Les responsables exécutifs fédéraux sont également entrés dans la loi. Pas seulement avec les décrets d’immigration d’urgence. Ils ont déployé une agence de santé publique pour réglementer les relations propriétaires-locataires à l’échelle nationale. Ils ont utilisé une agence de sécurité au travail pour émettre un mandat de vaccination pour la plupart des travailleurs américains. Ils ont menacé de licencier les employés non conformes et ont averti que les membres du service qui refusaient de se faire vacciner pourraient faire face à un congédiement et à un confinement déshonorants. En cours de route, il semble que les responsables fédéraux aient fait pression sur les entreprises de médias sociaux pour qu’elles suppriment les informations sur les politiques pandémiques avec lesquelles elles n’étaient pas d’accord.
Alors que les responsables exécutifs publiaient de nouveaux décrets d’urgence à un rythme effréné, les législatures des États et le Congrès – les organes normalement chargés d’adopter nos lois – se sont trop souvent tus. Les tribunaux tenus de protéger nos libertés ont traité quelques-unes, mais pas toutes, des intrusions à leur égard. Dans certains cas, comme celui-ci, les tribunaux se sont même permis d’être utilisés pour perpétuer des décrets d’urgence de santé publique à des fins collatérales, lui-même une forme de législation d’urgence par le contentieux.
Sans aucun doute, de nombreuses leçons peuvent être tirées de ce chapitre de notre histoire et, espérons-le, de sérieux efforts seront faits pour l’étudier. Une leçon pourrait être la suivante : la peur et le désir de sécurité sont des forces puissantes. Ils peuvent conduire à une demande d’action – presque n’importe quelle action – tant que quelqu’un fait quelque chose pour faire face à une menace perçue. Un dirigeant ou un expert qui prétend pouvoir tout arranger, si seulement nous faisons exactement ce qu’il dit, peut se révéler une force irrésistible. Nous n’avons pas besoin d’affronter une baïonnette, nous avons seulement besoin d’un coup de coude, avant d’abandonner volontairement la subtilité d’exiger que les lois soient adoptées par nos représentants législatifs et d’accepter la règle par décret.
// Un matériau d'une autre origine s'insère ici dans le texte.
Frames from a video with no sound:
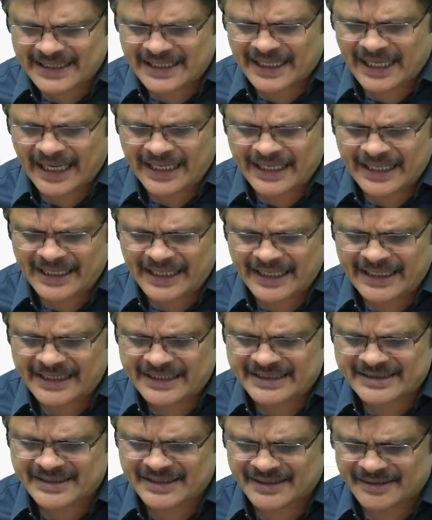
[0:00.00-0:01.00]
I can get
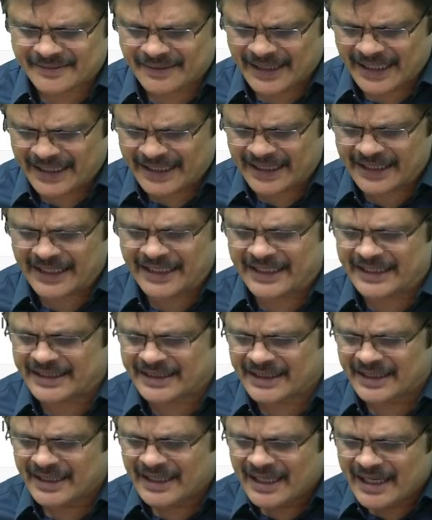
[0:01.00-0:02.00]
it, sir. I can get it.
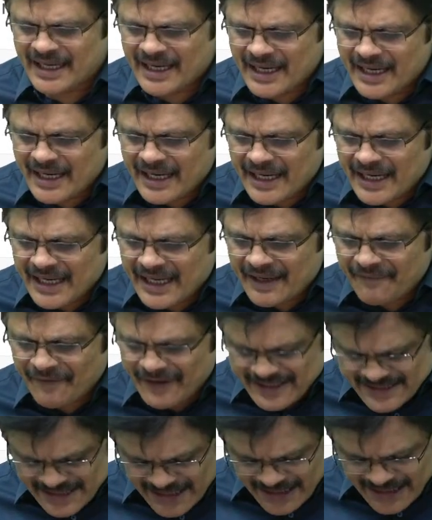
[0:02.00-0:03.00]
If
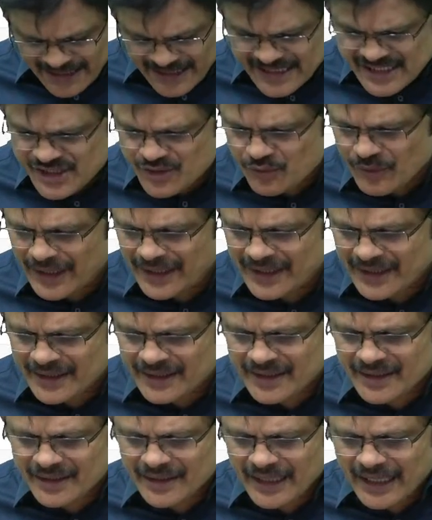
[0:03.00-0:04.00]
I say list 1,
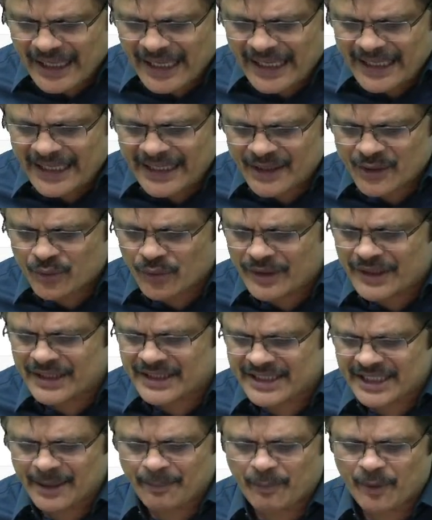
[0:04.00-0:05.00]
I get
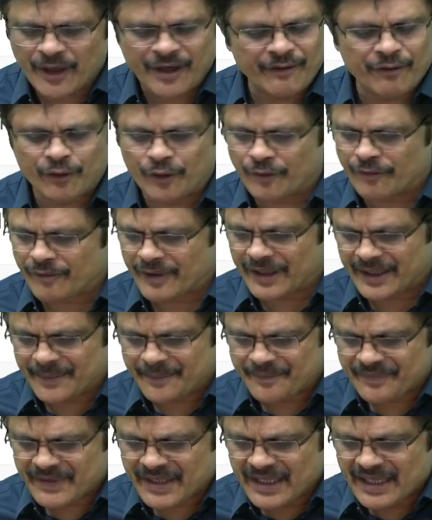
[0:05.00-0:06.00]
23.45.
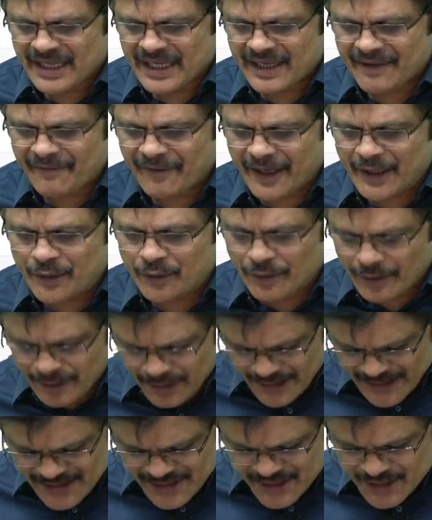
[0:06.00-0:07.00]
If I do
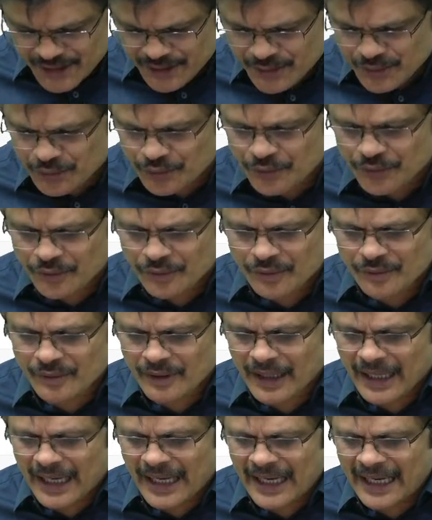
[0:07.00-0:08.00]
list 2,
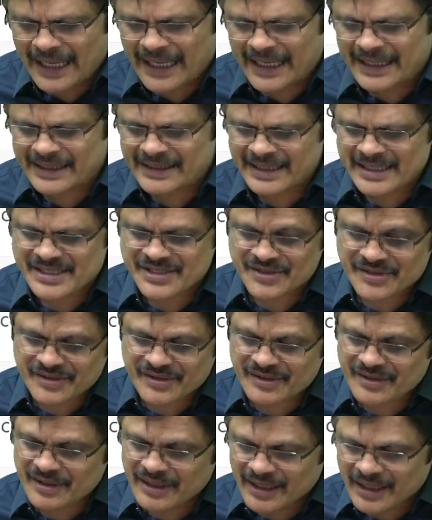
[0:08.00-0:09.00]
I get this.
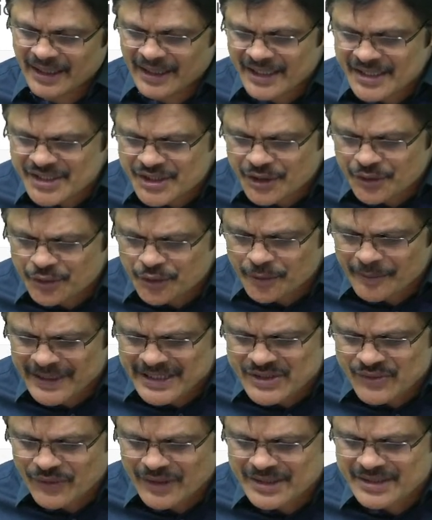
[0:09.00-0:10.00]
List 2
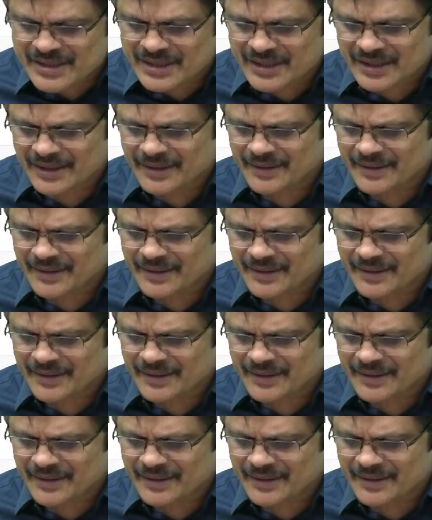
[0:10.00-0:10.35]
means what, sir?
En cours de route, nous accepterons la perte de nombreuses libertés civiles chères – le droit de pratiquer librement, de débattre des politiques publiques sans censure, de se réunir avec des amis et la famille, ou simplement de quitter nos maisons. Nous pouvons même encourager ceux qui nous demandent de ne pas tenir compte de nos processus législatifs normaux et de renoncer à nos libertés personnelles. Bien sûr, ce n’est pas une nouvelle histoire. Même les anciens ont averti que les démocraties peuvent dégénérer vers l’autocratie face à la peur.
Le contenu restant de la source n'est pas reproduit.